◆ WHAT IS BEING ASKED ◆
Verbatim copy without images: repeat the records in full.

◆ PROVIDED RECORDS ◆
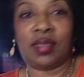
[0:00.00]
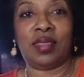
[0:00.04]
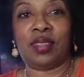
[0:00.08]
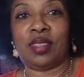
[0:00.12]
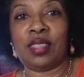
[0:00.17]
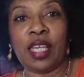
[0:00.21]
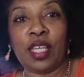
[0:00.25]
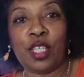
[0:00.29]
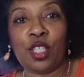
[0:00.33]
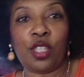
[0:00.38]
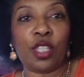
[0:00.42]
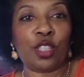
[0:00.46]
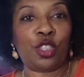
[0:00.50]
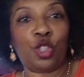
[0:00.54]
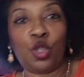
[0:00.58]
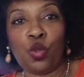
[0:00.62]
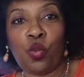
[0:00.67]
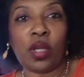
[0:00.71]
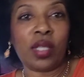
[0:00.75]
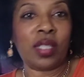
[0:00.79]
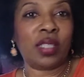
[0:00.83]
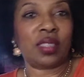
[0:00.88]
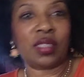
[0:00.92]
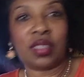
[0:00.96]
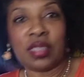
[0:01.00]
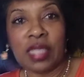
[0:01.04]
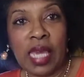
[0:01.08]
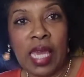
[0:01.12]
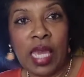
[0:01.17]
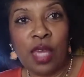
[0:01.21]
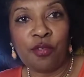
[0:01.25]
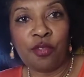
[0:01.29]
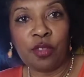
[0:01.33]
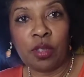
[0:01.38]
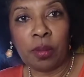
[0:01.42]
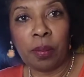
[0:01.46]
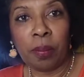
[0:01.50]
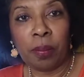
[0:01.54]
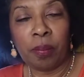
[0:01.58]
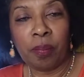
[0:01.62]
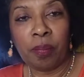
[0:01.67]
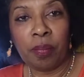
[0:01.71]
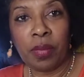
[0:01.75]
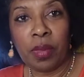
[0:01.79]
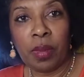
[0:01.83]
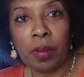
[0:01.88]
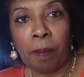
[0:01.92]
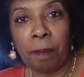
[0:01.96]
say that you want to save them,
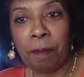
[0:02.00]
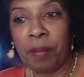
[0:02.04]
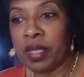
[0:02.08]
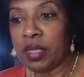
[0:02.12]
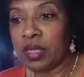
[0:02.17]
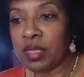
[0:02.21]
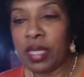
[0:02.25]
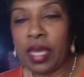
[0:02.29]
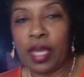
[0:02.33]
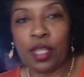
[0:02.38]
but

◆ ANSWER ◆
[0:00.00]
[0:00.04]
[0:00.08]
[0:00.12]
[0:00.17]
[0:00.21]
[0:00.25]
[0:00.29]
[0:00.33]
[0:00.38]
[0:00.42]
[0:00.46]
[0:00.50]
[0:00.54]
[0:00.58]
[0:00.62]
[0:00.67]
[0:00.71]
[0:00.75]
[0:00.79]
[0:00.83]
[0:00.88]
[0:00.92]
[0:00.96]
[0:01.00]
[0:01.04]
[0:01.08]
[0:01.12]
[0:01.17]
[0:01.21]
[0:01.25]
[0:01.29]
[0:01.33]
[0:01.38]
[0:01.42]
[0:01.46]
[0:01.50]
[0:01.54]
[0:01.58]
[0:01.62]
[0:01.67]
[0:01.71]
[0:01.75]
[0:01.79]
[0:01.83]
[0:01.88]
[0:01.92]
[0:01.96]
say that you want to save them,
[0:02.00]
[0:02.04]
[0:02.08]
[0:02.12]
[0:02.17]
[0:02.21]
[0:02.25]
[0:02.29]
[0:02.33]
[0:02.38]
but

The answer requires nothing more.